Transforming your data to graphs - Part 2

Prashanth Rao
Prashanth Rao
AI Engineer at Kùzu Inc.

In the previous post, we showed how to transform a typical relational data model to a graph data model and load it into a Kùzu database that could then be queried via Cypher to answer path-related questions about the data. The aim of this post is to show how Kùzu offers numerous tools that allow users to flexibly model and analyze data. We will analyze a transaction network, and use a combination of Cypher queries, graph visualization and network analysis to answer questions about the data.

Analyzing a transaction network

The dataset used in this post extends from the one used in the previous post and is an example of a network of clients, merchants and their transactions. It’s inspired by a similar dataset used in the book Graph Powered Machine Learning1.

In the real world, especially when credit card transactions are involved, it’s all too common to see cases of fraud. Certain transactions can be disputed by clients who have cause to believe that a transaction was unauthorized or fraudulent. In such cases, the client marks a transaction as disputed.

Relational schema

Imagine that you are an analyst tasked with investigating such a dataset. The most likely source of such a dataset would be a relational system, with a schema that looks something like this:

The primary table of interest is the transactions table, which contains records of all the transactions made by a client with a particular merchant. A merchant is a store or a business that provides goods or services. The disputes table contains records of all the disputed transactions, marked after the fact and stored in a separate table.

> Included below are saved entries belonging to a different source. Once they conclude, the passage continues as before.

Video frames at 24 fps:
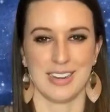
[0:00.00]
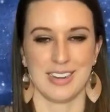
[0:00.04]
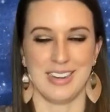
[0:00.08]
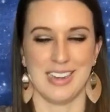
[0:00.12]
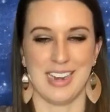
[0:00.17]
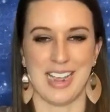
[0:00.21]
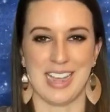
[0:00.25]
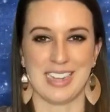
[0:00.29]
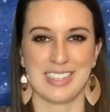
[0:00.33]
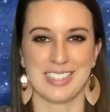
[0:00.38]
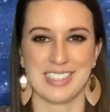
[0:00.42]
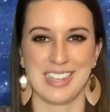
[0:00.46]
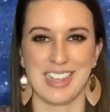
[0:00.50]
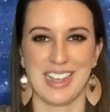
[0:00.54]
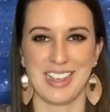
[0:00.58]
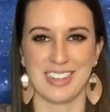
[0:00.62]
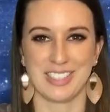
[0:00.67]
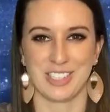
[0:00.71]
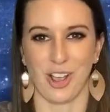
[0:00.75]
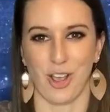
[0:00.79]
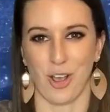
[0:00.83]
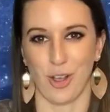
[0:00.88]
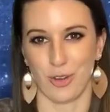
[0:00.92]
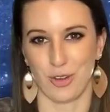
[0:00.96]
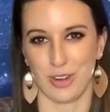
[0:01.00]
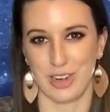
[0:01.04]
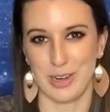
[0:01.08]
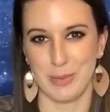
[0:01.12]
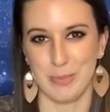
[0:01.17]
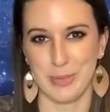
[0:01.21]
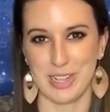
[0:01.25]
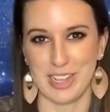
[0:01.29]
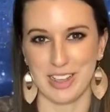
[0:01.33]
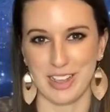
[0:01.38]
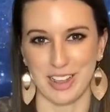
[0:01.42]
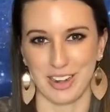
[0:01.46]
NASA has already
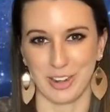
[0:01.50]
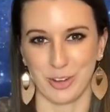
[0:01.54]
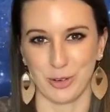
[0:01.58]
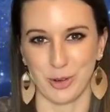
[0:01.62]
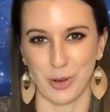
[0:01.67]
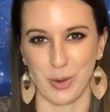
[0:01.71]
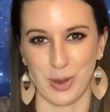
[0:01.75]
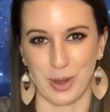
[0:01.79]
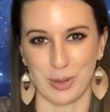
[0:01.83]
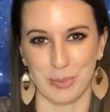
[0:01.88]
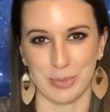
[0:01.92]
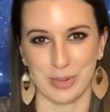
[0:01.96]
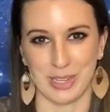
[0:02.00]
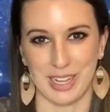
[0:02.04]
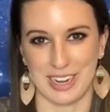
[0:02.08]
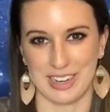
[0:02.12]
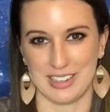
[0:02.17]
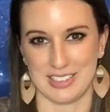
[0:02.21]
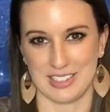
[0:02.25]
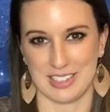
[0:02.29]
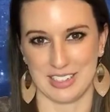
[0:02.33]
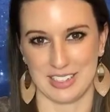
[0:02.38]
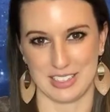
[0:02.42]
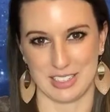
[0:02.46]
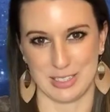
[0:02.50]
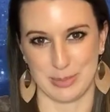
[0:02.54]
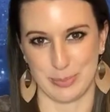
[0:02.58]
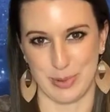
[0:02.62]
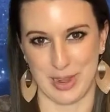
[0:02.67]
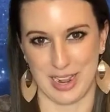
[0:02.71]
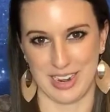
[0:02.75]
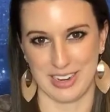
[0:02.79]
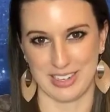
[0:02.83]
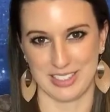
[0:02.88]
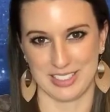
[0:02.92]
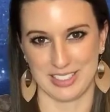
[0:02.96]
begun growing plants in
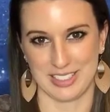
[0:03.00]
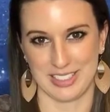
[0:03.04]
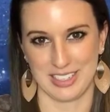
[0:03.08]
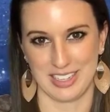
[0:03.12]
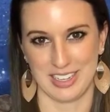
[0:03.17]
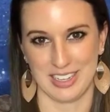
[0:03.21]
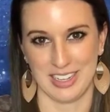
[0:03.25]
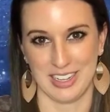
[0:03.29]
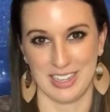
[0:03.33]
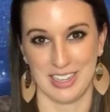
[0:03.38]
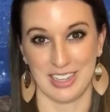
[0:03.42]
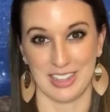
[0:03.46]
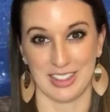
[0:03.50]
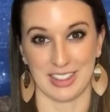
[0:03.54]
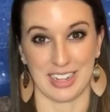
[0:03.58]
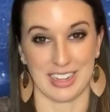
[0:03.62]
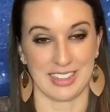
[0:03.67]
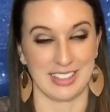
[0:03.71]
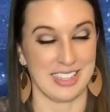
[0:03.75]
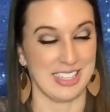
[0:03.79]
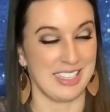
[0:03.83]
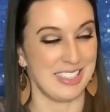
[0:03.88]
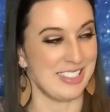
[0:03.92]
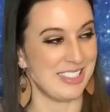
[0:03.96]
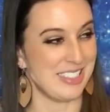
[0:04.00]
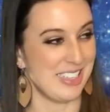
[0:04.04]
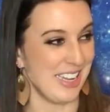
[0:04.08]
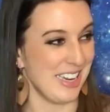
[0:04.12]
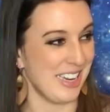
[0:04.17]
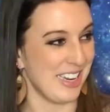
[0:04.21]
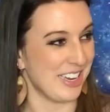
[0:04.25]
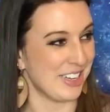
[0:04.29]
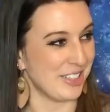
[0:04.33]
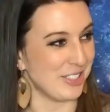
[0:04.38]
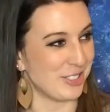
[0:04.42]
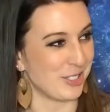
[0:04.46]
space, like these
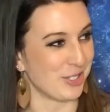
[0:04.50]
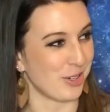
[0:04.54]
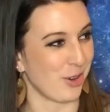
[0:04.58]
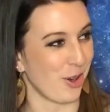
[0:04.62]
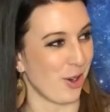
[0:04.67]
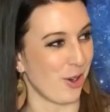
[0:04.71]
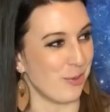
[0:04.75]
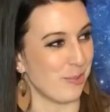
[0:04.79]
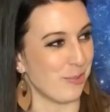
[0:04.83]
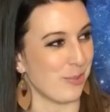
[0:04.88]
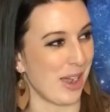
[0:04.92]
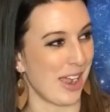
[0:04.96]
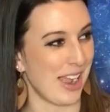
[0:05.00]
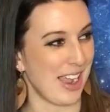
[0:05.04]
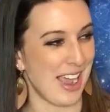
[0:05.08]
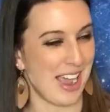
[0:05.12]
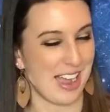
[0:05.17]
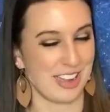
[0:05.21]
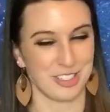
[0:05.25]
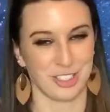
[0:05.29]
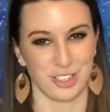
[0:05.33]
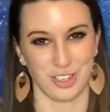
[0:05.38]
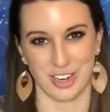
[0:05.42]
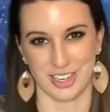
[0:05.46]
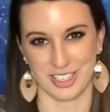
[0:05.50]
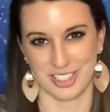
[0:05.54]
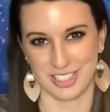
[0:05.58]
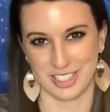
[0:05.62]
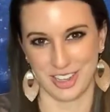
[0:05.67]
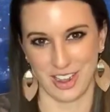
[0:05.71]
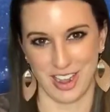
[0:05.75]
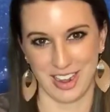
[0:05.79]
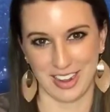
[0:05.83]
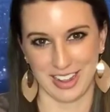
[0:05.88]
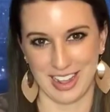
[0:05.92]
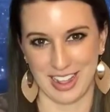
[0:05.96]
zinnias grown by astronaut
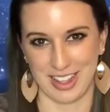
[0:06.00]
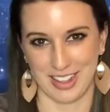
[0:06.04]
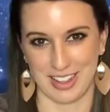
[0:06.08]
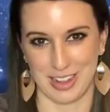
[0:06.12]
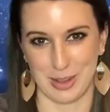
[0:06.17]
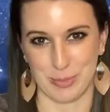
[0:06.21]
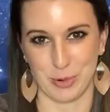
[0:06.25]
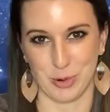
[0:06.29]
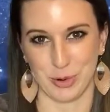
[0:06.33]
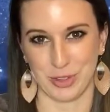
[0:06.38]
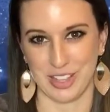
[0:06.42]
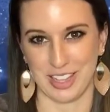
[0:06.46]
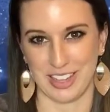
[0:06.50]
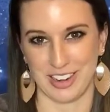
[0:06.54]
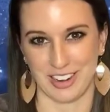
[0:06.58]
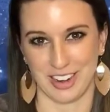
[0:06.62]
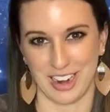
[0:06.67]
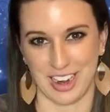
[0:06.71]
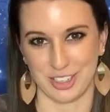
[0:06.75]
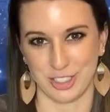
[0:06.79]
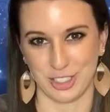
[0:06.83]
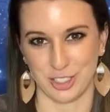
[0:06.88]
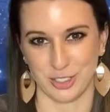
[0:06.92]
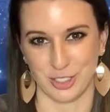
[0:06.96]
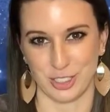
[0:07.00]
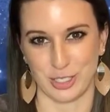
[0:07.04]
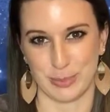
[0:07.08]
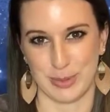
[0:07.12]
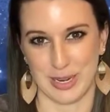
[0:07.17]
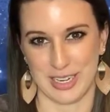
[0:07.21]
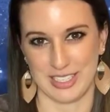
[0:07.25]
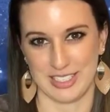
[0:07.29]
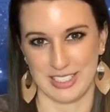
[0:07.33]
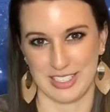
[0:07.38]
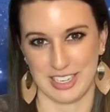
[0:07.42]
Scott Kelly aboard the International Space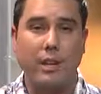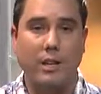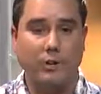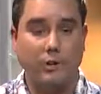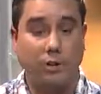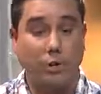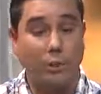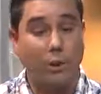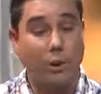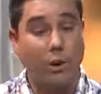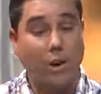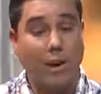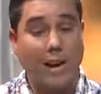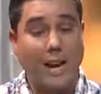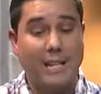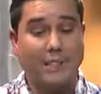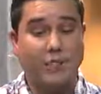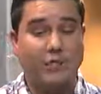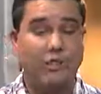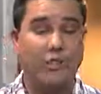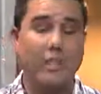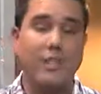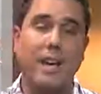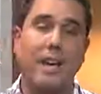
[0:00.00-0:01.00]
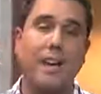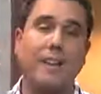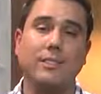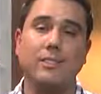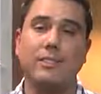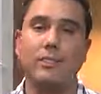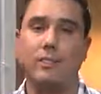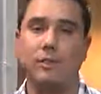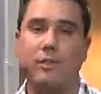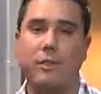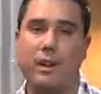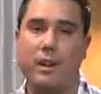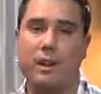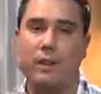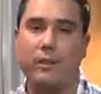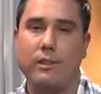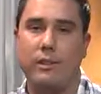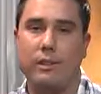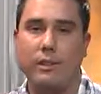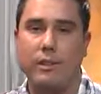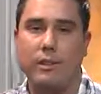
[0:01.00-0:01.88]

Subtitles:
to our htaccess file.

When considering questions about disputed transactions, aggregation queries are not enough. We need to study the paths between the clients, merchants and transactions. This is where a graph database like Kùzu is very handy. The data model used by Kùzu is a structured property graph model, allowing us to capture the relationships between entities in a more natural way, for specific query workloads such as this one.

Graph schema

The following graph schema makes sense for our dataset:

The transactions are modelled as edges, with an is_disputed property to indicate whether a transaction is disputed or not. This simplifies the kinds of queries we need to write, and is sufficient for our initial analysis.

Inserting data into Kùzu

The previous post went into the data transformation and ETL aspects, so we won’t go over that here. In a nutshell, the following input files exist in CSV format that need to be inserted into Kùzu:

.
├── data
│   ├── node
│   │   ├── client.csv
│   │   ├── city.csv
│   │   ├── company.csv
│   │   ├── merchant.csv
│   │   └── disputed_transactions.csv
│   └── rel
│       ├── belongs_to.csv
│       ├── located_in.csv
│       └── transacted_with.csv
└── load_data.py

The script load_data.py reads the CSV files and inserts the data into Kùzu using the Python API. The result of running this script is a graph whose schema matches that shown in the sketch above.

Exploratory data analysis

Once the data is loaded into Kùzu, it’s very simple to begin exploring the data using Cypher queries in one of three ways: i) using a Kùzu CLI shell, ii) using a Jupyter notebook, and iii) using the Kùzu Explorer UI. Because the goal of this exercise is to perform exploratory data analysis on the graph, we’ll Kùzu Explorer to visualize the graph and run Cypher queries.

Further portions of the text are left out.